- Opening Delimiter -

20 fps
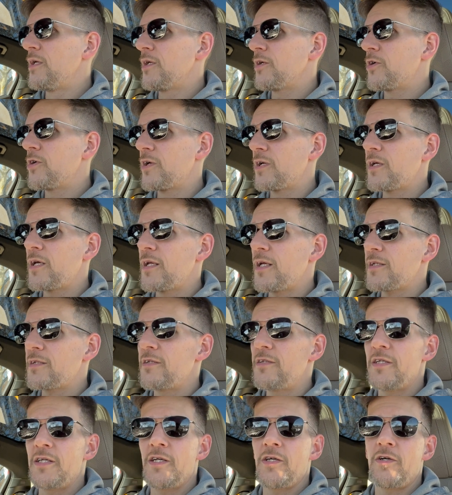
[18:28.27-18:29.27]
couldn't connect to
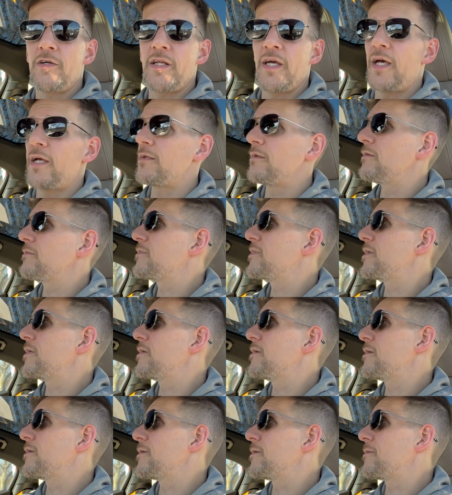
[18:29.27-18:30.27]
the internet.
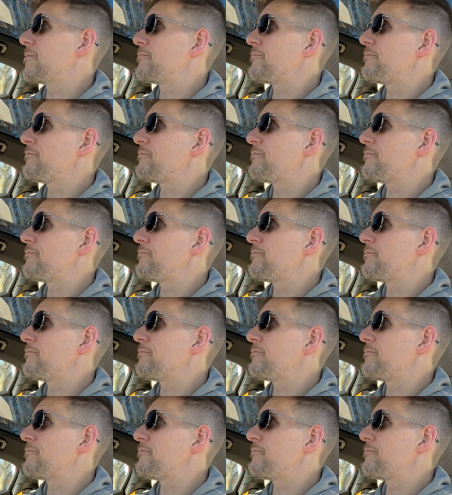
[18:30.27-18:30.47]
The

- Closing Delimiter -
- Opening Delimiter -

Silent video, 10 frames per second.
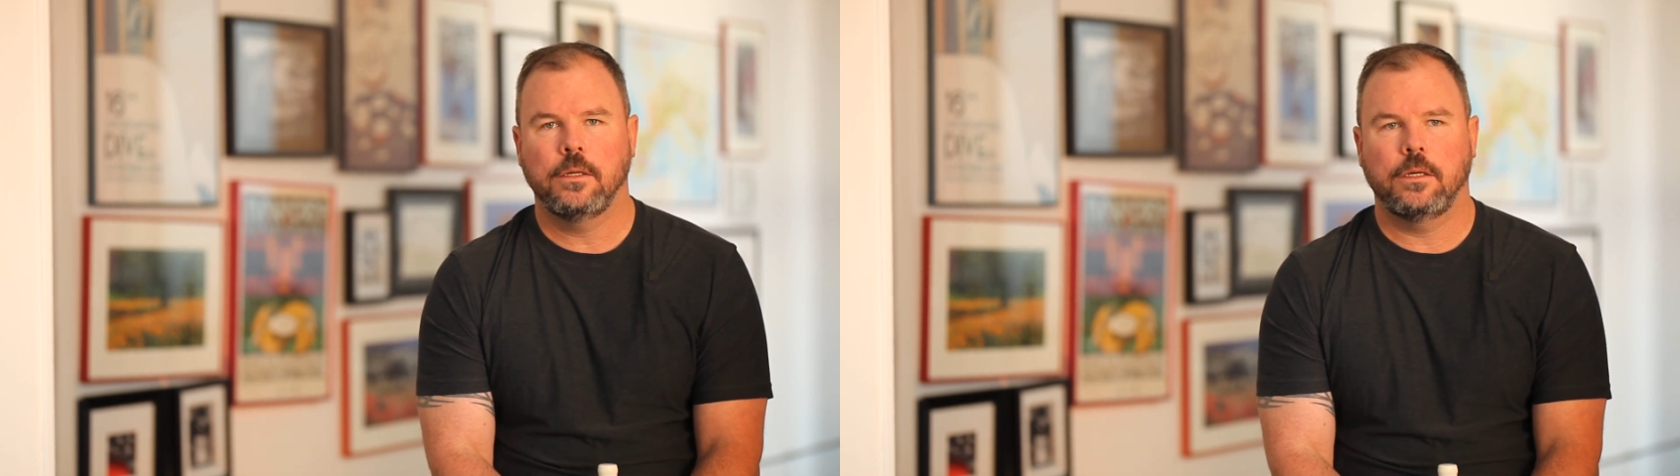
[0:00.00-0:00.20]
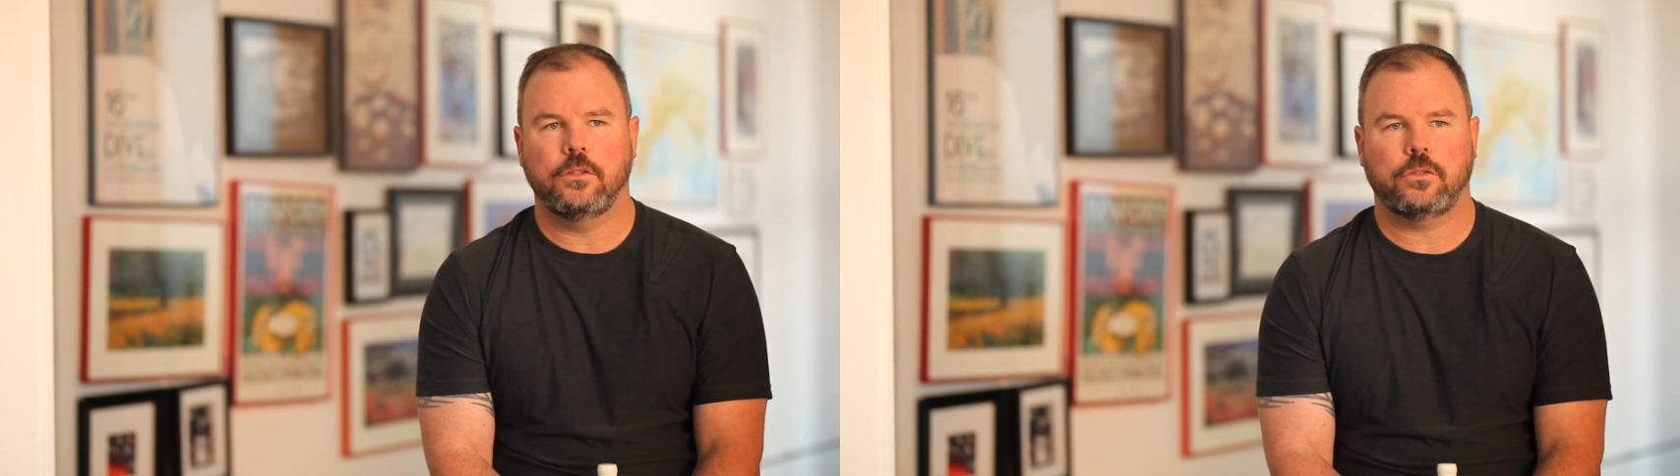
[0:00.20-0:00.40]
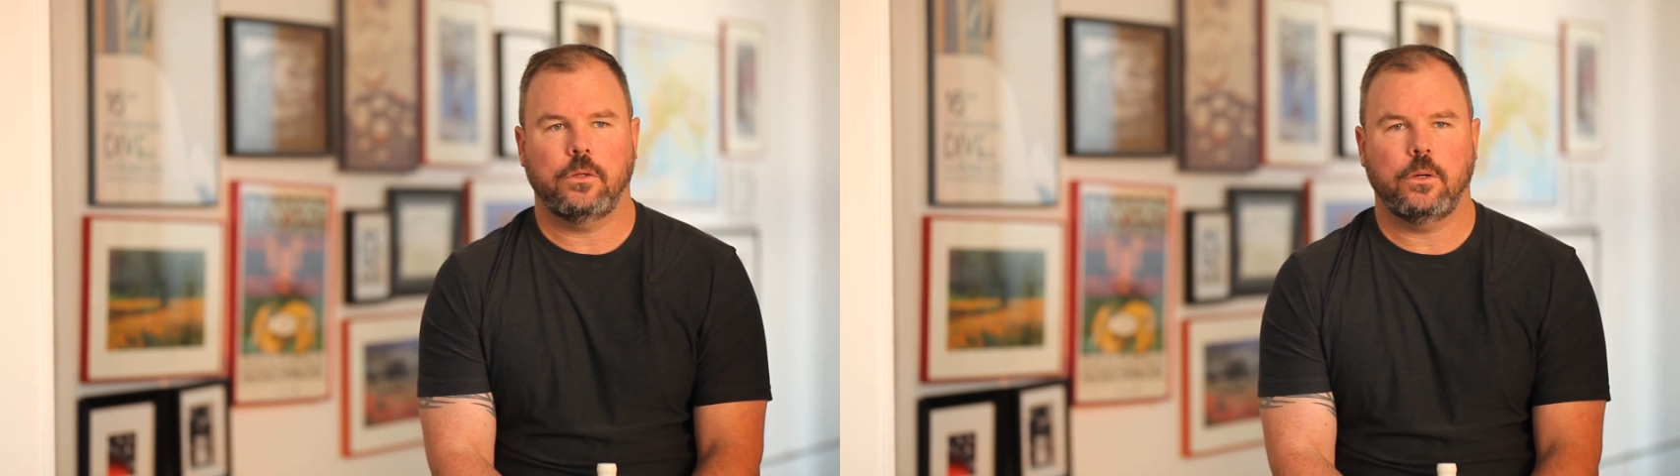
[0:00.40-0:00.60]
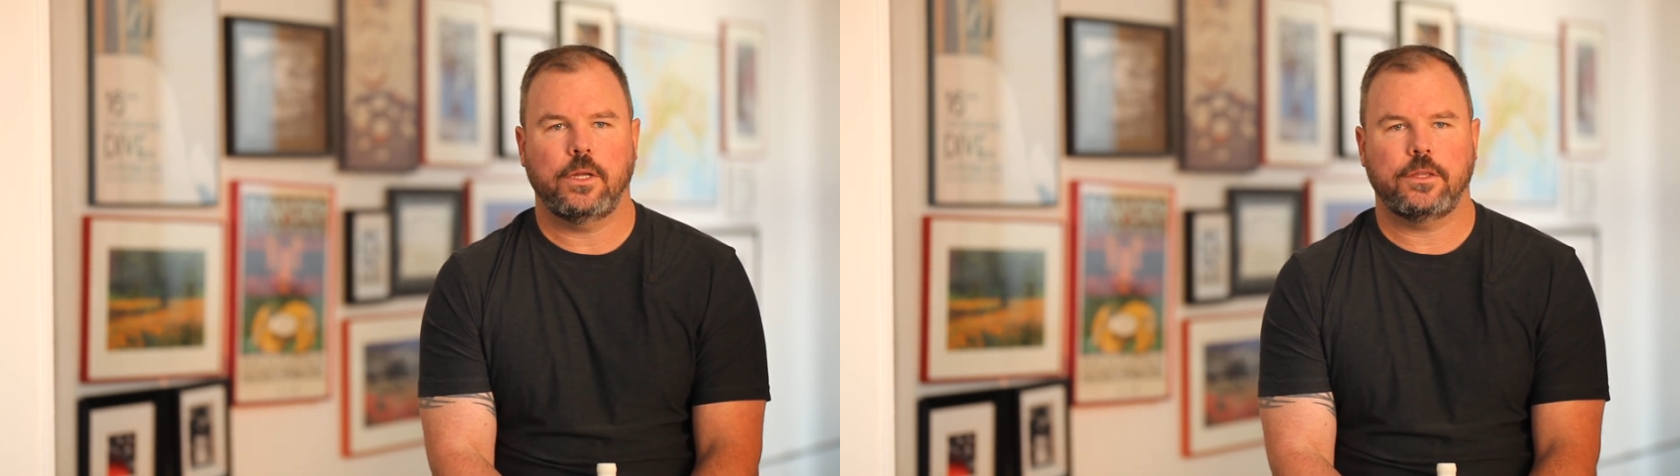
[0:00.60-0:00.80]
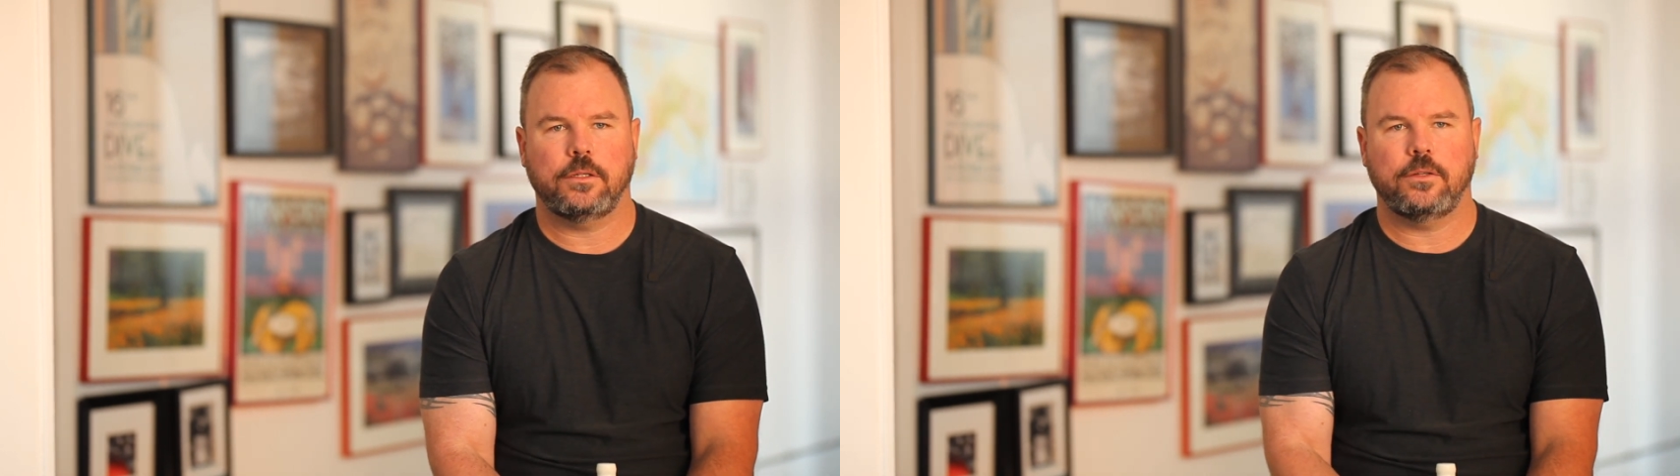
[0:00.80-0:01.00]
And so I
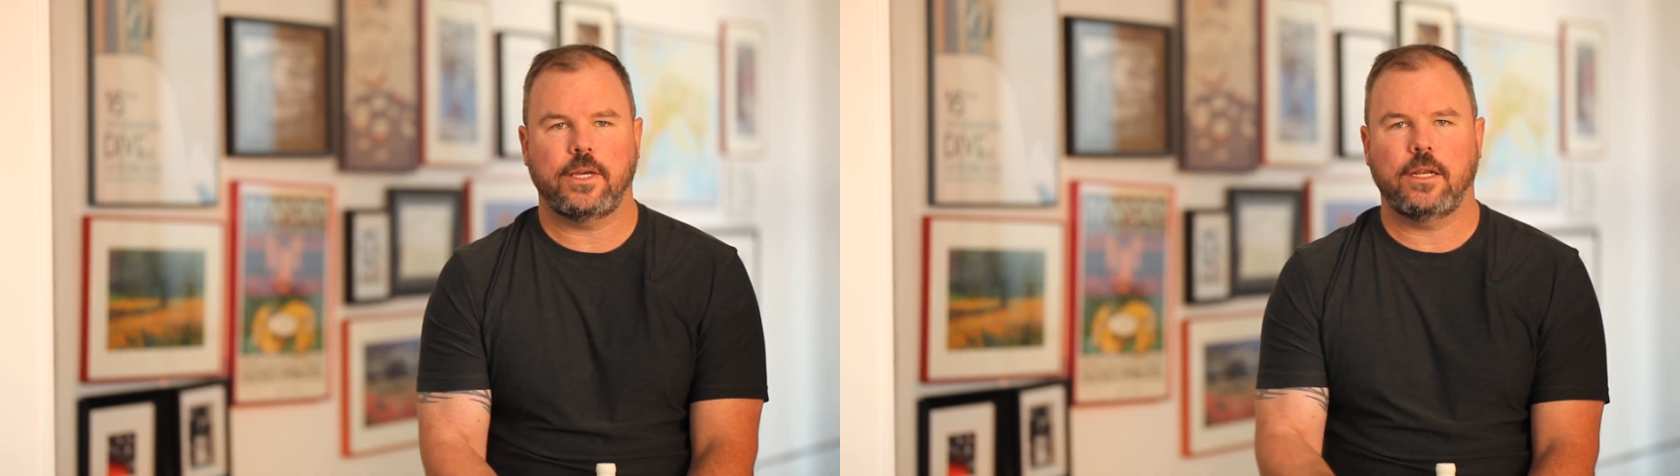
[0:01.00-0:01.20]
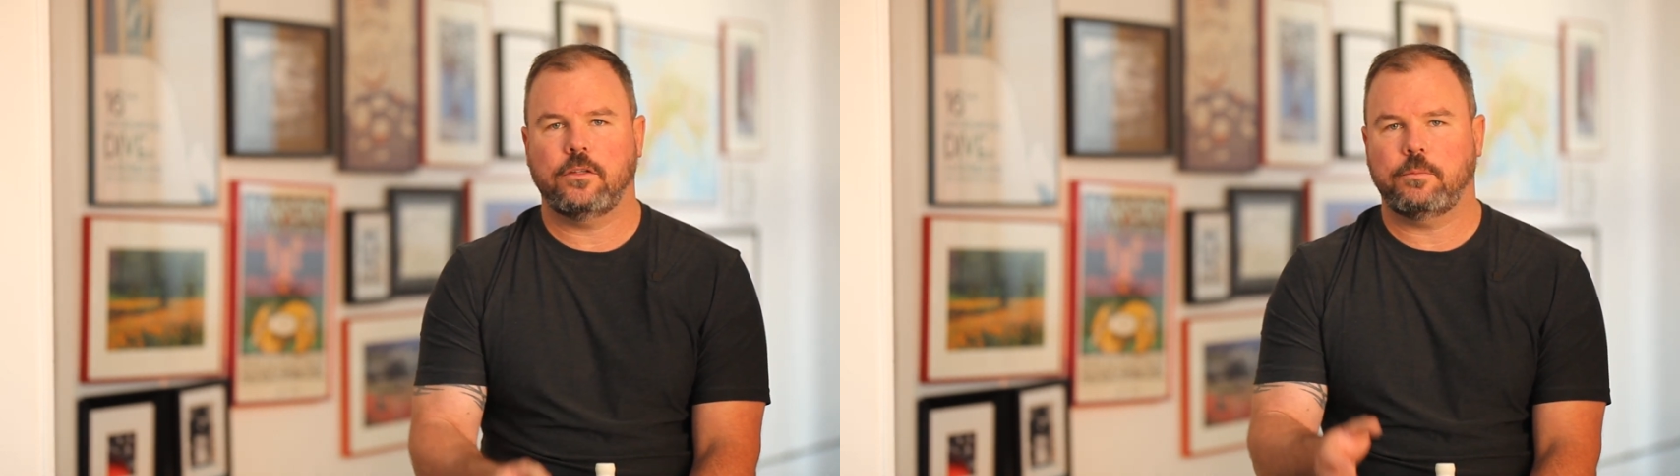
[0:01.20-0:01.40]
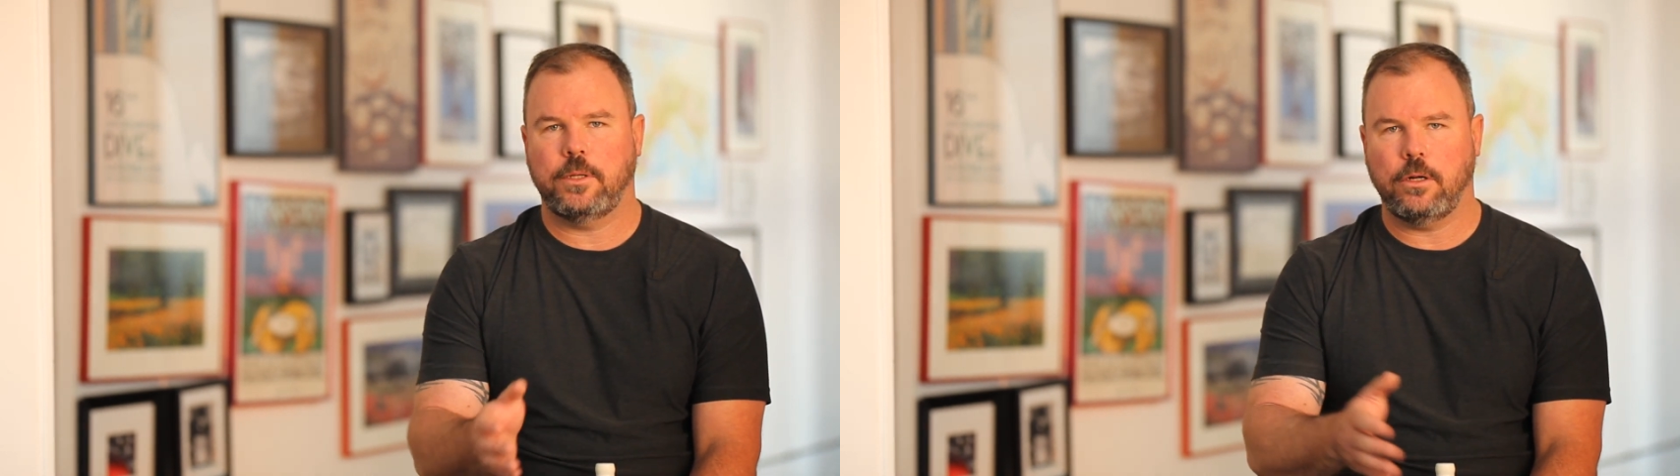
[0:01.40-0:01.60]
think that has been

- Closing Delimiter -
- Opening Delimiter -

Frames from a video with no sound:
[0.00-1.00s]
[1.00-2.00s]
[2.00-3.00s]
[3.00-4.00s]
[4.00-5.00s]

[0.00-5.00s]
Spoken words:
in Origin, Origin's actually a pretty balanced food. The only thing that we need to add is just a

- Closing Delimiter -

Each line in the data that holds the string "video" needs to be copied.

__Reply to the exercise__:
Silent video, 10 frames per second.
Frames from a video with no sound:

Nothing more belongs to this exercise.